第4話 ダンジョンで迎える朝

 

≪蒼汰SIDE≫


「先輩、朝ですよー」


 頭上から響いてきた声に、眠っていた頭が徐々に覚醒しだす。


 ……ああ、そうか。

 昨日からダンジョンの遠征に来ていたんだっけ……。

 それで野営中は誰か1人が見張りをする事になってて、見張りをする役は乃亜が最後だったから時間になって僕らを起こし――


「……ねえ乃亜。今僕どういう状態になってる?」


 起こそうとした体が、上手い具合に何かに絡まっているせいで力が入らず起き上がる事が出来ないんだ。

 ハッキリ言って今どういう状態なのか、体から伝わる感触でなんとなく分かるんだけど一応聞こうか。


「事後?」

「断じて違う」


 なんとか見える範囲では全員服をキチンと着ているというのに、とんでも無い事言うんじゃない。

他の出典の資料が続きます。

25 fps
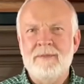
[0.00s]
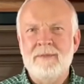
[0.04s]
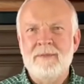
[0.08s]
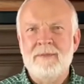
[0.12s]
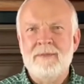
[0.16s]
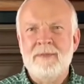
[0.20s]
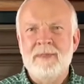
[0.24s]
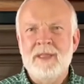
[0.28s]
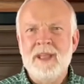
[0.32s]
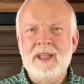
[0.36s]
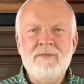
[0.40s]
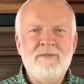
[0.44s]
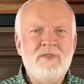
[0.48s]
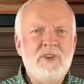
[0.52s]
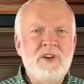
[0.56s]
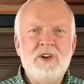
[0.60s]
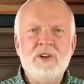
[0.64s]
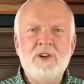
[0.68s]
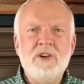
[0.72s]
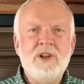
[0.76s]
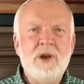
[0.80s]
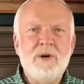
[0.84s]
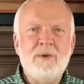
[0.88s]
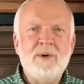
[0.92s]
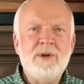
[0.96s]
And if you
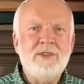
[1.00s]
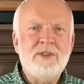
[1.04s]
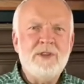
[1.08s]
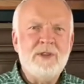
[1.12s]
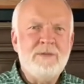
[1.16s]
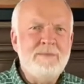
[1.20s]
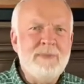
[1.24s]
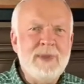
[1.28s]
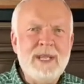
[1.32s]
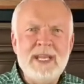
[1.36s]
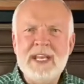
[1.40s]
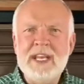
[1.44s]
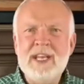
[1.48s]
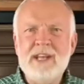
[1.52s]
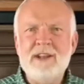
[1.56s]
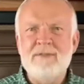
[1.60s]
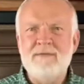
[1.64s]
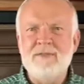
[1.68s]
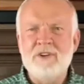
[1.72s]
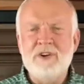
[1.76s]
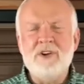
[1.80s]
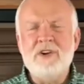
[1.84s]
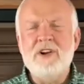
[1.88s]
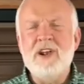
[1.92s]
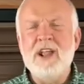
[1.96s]
don't know what the meaning of
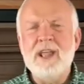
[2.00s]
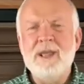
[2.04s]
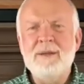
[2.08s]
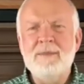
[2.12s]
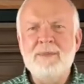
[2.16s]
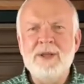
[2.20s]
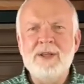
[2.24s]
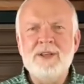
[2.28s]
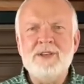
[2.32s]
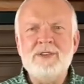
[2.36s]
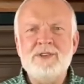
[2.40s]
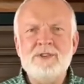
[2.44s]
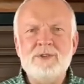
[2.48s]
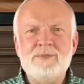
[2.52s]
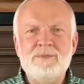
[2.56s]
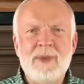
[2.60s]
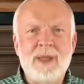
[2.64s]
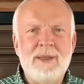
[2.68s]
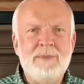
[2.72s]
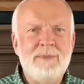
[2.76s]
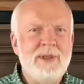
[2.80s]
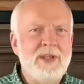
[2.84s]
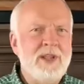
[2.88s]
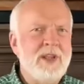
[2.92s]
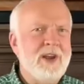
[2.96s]
your name is,
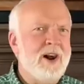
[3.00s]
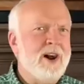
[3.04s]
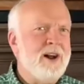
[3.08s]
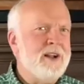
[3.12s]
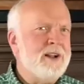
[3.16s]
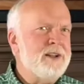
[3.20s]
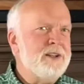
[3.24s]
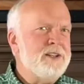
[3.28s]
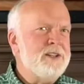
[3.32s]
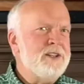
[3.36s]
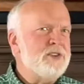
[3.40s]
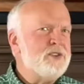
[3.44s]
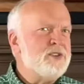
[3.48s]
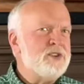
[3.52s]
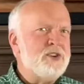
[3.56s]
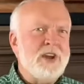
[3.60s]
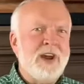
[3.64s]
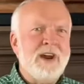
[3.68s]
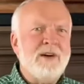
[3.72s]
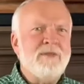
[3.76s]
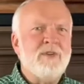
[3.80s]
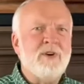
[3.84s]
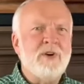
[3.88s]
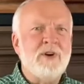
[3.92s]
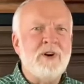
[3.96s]
maybe you ought to
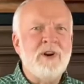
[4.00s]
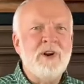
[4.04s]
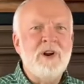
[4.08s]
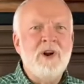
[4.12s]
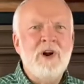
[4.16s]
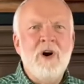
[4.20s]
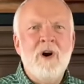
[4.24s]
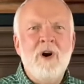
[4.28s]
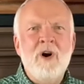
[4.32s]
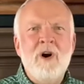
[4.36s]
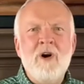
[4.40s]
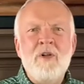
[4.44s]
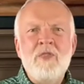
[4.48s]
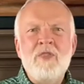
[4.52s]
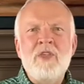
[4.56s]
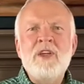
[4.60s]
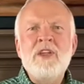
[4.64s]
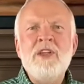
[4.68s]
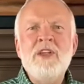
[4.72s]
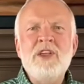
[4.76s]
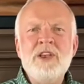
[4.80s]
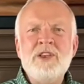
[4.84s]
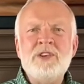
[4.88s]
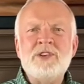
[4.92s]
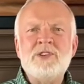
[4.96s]
discover the
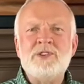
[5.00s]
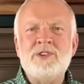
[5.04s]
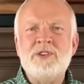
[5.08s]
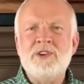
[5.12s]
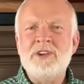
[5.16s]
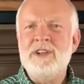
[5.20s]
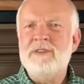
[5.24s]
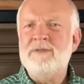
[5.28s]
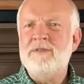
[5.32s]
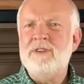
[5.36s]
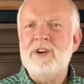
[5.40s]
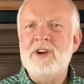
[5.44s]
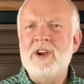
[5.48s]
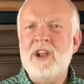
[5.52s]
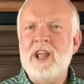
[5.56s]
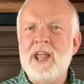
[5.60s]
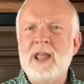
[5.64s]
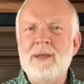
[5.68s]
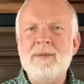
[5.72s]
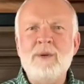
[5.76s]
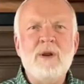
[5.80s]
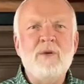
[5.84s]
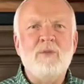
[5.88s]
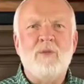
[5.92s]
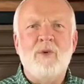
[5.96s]
history of your
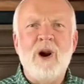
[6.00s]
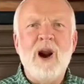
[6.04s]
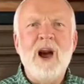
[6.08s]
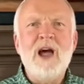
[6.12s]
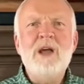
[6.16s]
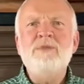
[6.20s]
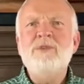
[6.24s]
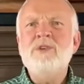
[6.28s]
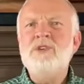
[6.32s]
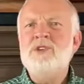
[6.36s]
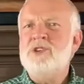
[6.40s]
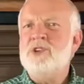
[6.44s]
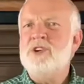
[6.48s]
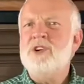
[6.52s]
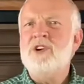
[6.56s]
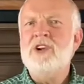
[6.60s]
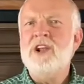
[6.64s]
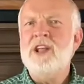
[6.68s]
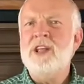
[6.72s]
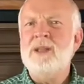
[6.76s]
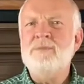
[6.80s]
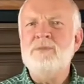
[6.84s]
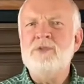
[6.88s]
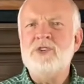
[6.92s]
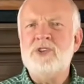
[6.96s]
name and why was your
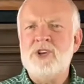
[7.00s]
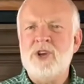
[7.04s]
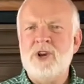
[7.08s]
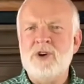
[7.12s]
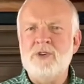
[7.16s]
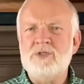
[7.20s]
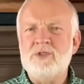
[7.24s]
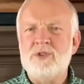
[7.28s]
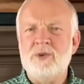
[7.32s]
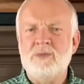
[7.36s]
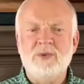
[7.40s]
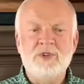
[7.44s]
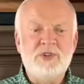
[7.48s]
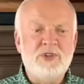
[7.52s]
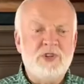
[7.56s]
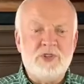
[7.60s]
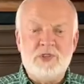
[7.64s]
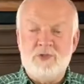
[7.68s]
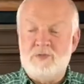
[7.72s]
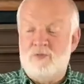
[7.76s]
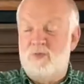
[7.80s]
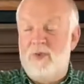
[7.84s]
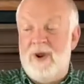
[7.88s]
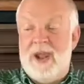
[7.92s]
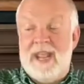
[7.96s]
name chosen? Was
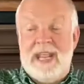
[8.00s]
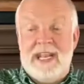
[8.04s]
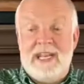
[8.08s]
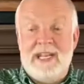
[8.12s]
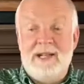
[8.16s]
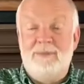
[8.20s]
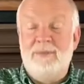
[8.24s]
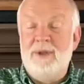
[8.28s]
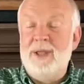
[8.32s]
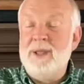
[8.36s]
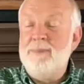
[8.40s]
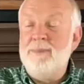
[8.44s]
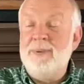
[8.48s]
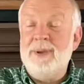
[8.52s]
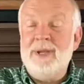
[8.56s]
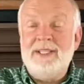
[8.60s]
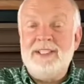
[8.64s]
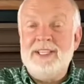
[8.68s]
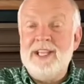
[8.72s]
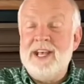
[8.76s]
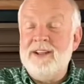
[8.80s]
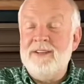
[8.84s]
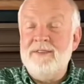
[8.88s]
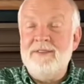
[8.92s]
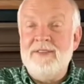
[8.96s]
just randomly picked
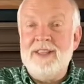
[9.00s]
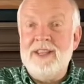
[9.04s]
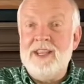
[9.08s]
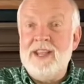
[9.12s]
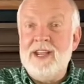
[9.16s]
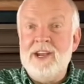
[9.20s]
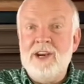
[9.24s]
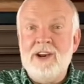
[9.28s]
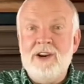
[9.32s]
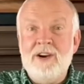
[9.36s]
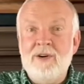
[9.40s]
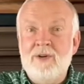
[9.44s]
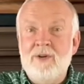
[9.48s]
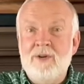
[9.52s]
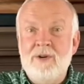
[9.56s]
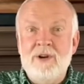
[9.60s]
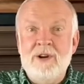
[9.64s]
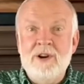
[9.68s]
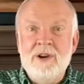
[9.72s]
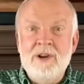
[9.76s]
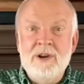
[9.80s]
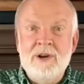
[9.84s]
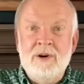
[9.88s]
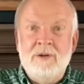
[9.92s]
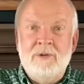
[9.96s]
out of the air
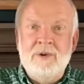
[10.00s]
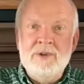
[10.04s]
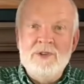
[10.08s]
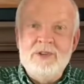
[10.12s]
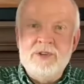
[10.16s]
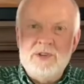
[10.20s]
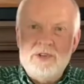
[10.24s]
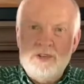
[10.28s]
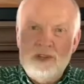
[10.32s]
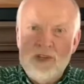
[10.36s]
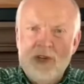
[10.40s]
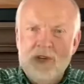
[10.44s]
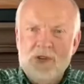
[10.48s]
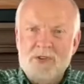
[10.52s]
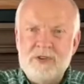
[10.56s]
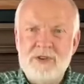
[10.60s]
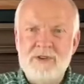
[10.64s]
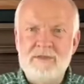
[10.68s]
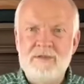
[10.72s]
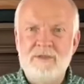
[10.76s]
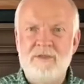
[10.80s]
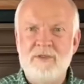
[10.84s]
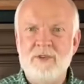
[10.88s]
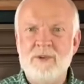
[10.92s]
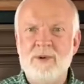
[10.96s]
or was it chosen
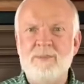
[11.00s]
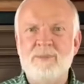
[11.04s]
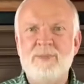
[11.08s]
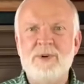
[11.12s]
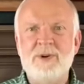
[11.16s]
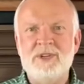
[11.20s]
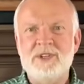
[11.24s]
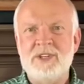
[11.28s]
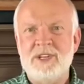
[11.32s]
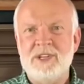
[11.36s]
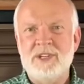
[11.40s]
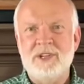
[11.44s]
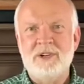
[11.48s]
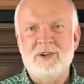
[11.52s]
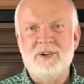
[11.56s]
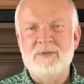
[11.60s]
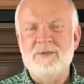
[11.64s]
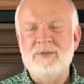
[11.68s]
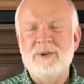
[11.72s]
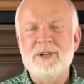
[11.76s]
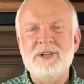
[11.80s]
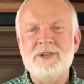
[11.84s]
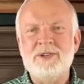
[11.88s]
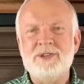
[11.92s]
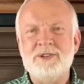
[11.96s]
for a particular
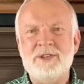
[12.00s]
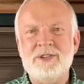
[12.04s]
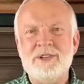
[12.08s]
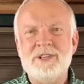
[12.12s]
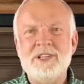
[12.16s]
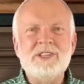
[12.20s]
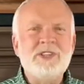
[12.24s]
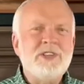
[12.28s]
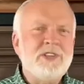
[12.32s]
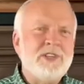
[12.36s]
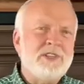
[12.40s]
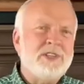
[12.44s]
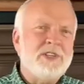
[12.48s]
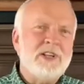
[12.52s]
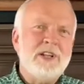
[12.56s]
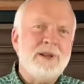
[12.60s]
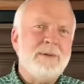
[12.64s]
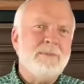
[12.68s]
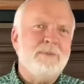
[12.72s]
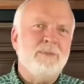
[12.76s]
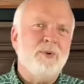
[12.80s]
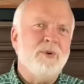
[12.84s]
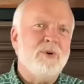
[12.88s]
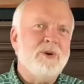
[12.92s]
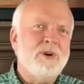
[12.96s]
reason? This is an
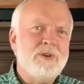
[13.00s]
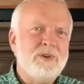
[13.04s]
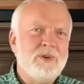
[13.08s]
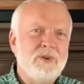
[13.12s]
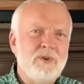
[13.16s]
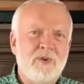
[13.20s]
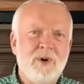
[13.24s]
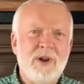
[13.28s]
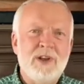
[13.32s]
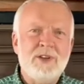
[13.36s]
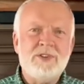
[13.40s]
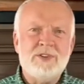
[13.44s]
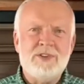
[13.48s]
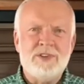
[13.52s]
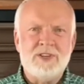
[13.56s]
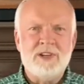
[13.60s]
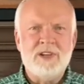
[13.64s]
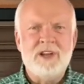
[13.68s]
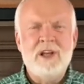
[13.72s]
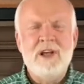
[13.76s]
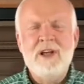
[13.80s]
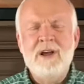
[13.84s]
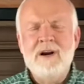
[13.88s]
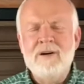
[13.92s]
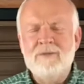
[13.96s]
important question
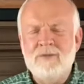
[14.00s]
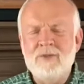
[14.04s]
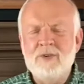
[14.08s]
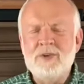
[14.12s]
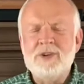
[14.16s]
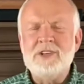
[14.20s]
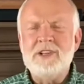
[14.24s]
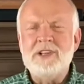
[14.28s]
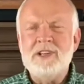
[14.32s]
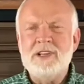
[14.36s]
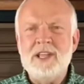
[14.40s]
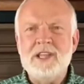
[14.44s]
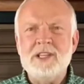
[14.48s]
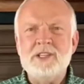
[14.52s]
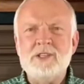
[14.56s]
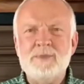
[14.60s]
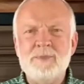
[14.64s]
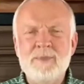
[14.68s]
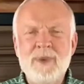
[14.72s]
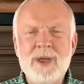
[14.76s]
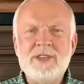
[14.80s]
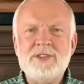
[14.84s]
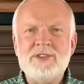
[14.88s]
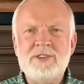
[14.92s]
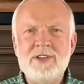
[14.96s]
for today's
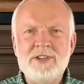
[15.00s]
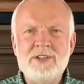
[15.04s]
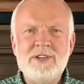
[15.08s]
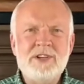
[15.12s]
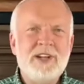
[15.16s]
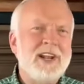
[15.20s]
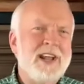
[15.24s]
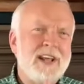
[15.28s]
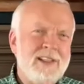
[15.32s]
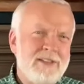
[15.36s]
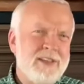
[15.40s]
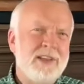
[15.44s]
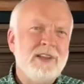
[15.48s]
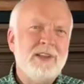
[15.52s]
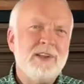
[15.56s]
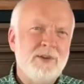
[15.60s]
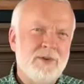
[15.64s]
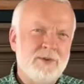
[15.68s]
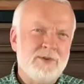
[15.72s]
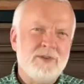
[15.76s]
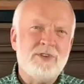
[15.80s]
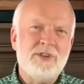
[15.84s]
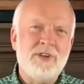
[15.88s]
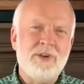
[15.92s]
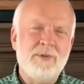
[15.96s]
message and I think you'll
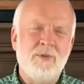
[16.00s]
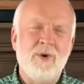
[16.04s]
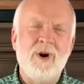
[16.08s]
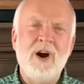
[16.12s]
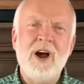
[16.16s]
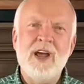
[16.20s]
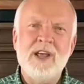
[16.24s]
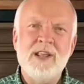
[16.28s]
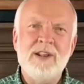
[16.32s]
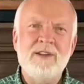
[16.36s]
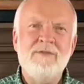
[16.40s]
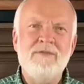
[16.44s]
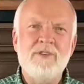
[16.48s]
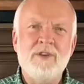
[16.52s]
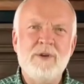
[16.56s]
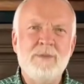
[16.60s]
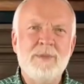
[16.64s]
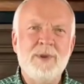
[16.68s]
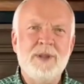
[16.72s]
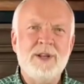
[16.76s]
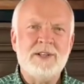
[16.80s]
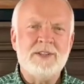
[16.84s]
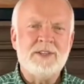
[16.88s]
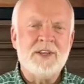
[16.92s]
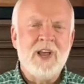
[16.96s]
see why in a few
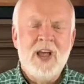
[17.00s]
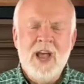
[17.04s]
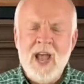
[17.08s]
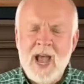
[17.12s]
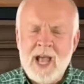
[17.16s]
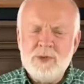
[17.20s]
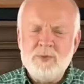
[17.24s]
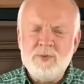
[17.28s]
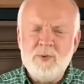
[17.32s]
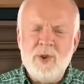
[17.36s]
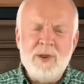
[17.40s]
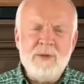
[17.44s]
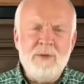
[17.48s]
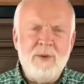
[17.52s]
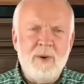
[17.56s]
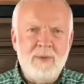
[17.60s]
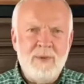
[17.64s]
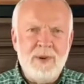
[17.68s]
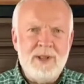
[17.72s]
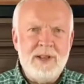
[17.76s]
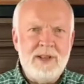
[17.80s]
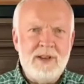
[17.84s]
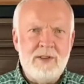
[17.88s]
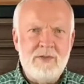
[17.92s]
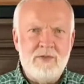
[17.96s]
minutes. As we were
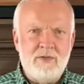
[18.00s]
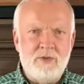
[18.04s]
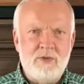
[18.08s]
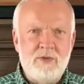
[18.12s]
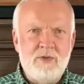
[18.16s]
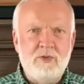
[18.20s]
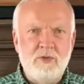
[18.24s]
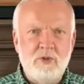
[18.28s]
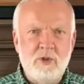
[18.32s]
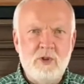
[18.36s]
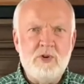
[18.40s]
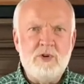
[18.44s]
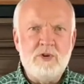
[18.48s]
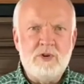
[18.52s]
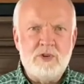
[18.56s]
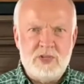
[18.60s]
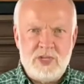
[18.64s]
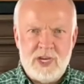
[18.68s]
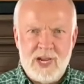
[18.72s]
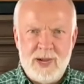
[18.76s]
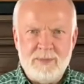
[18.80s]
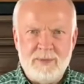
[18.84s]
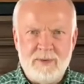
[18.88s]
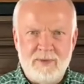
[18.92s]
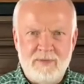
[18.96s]
reading through Luke
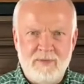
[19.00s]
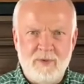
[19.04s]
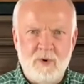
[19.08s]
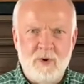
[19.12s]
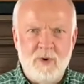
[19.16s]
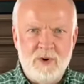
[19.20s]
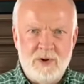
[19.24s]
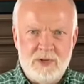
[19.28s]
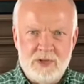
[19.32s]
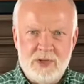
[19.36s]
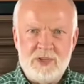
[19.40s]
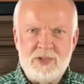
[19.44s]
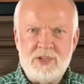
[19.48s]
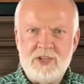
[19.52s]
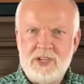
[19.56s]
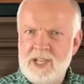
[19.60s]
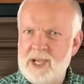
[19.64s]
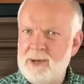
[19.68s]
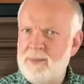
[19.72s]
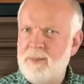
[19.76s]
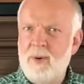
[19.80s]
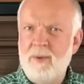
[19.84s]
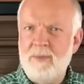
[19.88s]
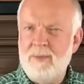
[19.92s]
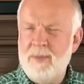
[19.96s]
chapter 4 just a
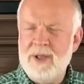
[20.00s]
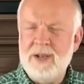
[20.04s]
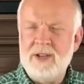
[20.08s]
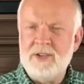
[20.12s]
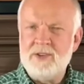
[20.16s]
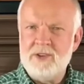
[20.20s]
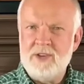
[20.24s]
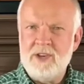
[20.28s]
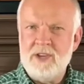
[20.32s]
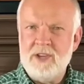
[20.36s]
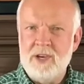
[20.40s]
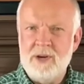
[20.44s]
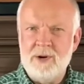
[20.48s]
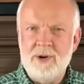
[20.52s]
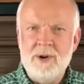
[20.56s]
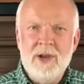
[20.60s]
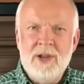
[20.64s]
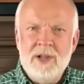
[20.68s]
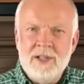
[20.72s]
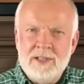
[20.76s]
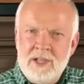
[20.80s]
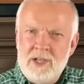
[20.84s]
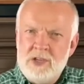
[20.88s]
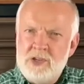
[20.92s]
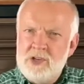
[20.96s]
couple of minutes ago,
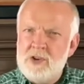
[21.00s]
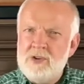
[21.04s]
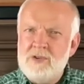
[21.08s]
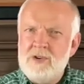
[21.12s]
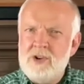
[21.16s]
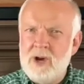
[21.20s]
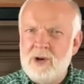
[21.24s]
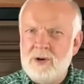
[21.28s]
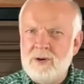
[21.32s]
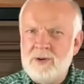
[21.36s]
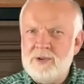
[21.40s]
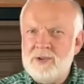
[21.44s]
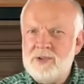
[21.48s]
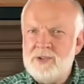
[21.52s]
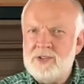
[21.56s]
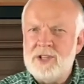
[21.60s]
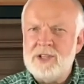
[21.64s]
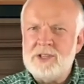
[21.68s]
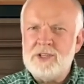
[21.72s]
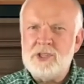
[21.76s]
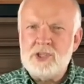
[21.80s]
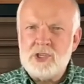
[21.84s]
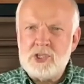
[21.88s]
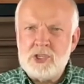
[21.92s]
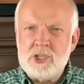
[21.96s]
did you notice that
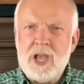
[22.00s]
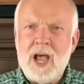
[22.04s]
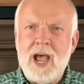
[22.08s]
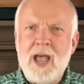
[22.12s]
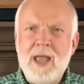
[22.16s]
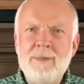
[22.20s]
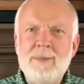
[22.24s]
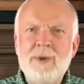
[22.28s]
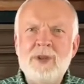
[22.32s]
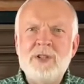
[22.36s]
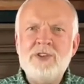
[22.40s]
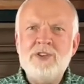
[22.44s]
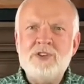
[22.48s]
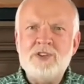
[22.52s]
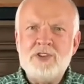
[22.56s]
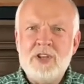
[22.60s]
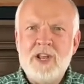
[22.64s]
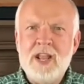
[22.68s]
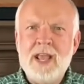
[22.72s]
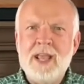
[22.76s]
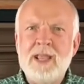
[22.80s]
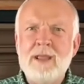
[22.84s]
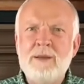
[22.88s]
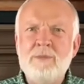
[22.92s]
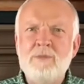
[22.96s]
Simon's
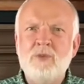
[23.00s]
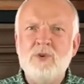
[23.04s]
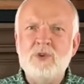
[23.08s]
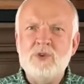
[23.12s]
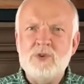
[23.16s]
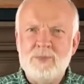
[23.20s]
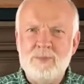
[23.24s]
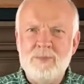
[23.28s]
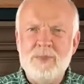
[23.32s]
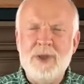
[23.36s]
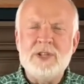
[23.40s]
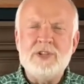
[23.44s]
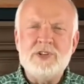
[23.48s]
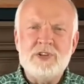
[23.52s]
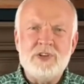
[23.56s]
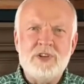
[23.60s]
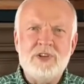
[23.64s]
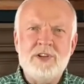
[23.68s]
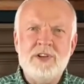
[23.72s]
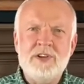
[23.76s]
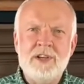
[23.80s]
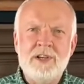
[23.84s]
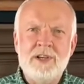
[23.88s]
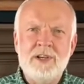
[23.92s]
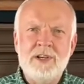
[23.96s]
name was
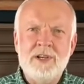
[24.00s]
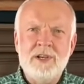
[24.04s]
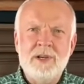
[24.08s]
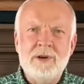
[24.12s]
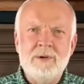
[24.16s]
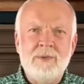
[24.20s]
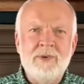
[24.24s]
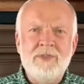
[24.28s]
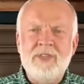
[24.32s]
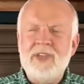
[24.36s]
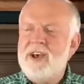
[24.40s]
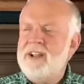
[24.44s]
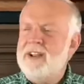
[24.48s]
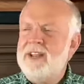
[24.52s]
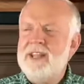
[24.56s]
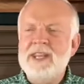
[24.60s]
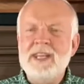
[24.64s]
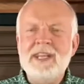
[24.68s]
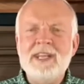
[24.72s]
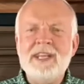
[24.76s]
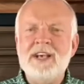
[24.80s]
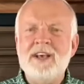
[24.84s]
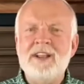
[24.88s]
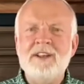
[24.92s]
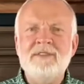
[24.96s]
mentioned without any
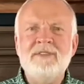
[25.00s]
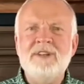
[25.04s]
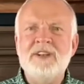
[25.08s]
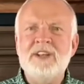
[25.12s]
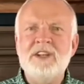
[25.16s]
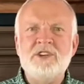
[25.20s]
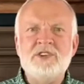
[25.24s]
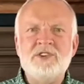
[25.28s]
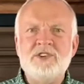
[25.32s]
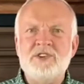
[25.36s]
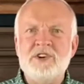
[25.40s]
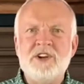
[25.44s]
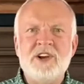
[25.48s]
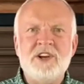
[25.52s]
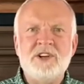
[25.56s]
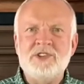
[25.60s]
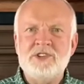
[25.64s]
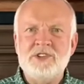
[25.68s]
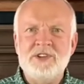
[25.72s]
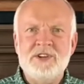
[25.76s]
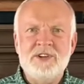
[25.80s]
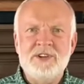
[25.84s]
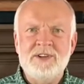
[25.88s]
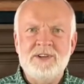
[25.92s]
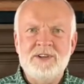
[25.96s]
kind of an
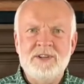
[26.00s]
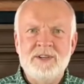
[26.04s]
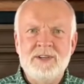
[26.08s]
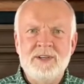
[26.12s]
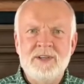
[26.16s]
introduction?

「冗談です先輩。でも冬乃先輩と咲夜先輩に手足を抱き着かれている状態なので、服を着てたとしてもかなりヤバいとだけ」

「やっぱり?」


 右側は狐耳が僕の顔に来て、首辺りに吐息を感じるし、左側で腰の辺りに凄く柔らかいものが当たっていて、足は素足に触れられているのを感じる。

 位置的に考えると、冬乃が僕の右腕ごと胸の辺りに腕を回して拘束し、咲夜が僕の両脚を自身の脚を回して拘束していて、僕が自由に動かせるのが左腕だけ。確かにこれはヤバい。


 冬乃が何かに抱き着くのは赤ん坊だった時に、冬乃の自宅に泊まった時に体感したけど、まさか咲夜も抱き着き癖があるとは思いもしなかったよ。


 というか僕端っこに寝てたはずなのに、どうやったら2人に挟まれて眠る事になるの?

 乃亜の前に僕が見張りをしてたから、挟まれて眠るなんて事はないはずなんだけど?


「う~ん、ここがダンジョン内じゃなかったら、わたしは先輩の上に乗って眠っていたいですねー」

「ダンジョン内じゃなかったらこんな事有り得ないから! というか、早くこの2人も起こしてよ」

「幸せそうな2人を起こすのも気が引けますが、そろそろ時間なのでしょうがないですね」


 乃亜はそう言って、咲夜と冬乃に近づいて2人の体を軽く揺らしだした。


「冬乃先輩~、咲夜先輩~、朝ですよー」

「「ふぇ……?」」


 2人は寝ぼけているのか、何かの鳴き声みたいな声を発したけど、徐々に目が覚めてきたのかそれぞれリアクションしだした。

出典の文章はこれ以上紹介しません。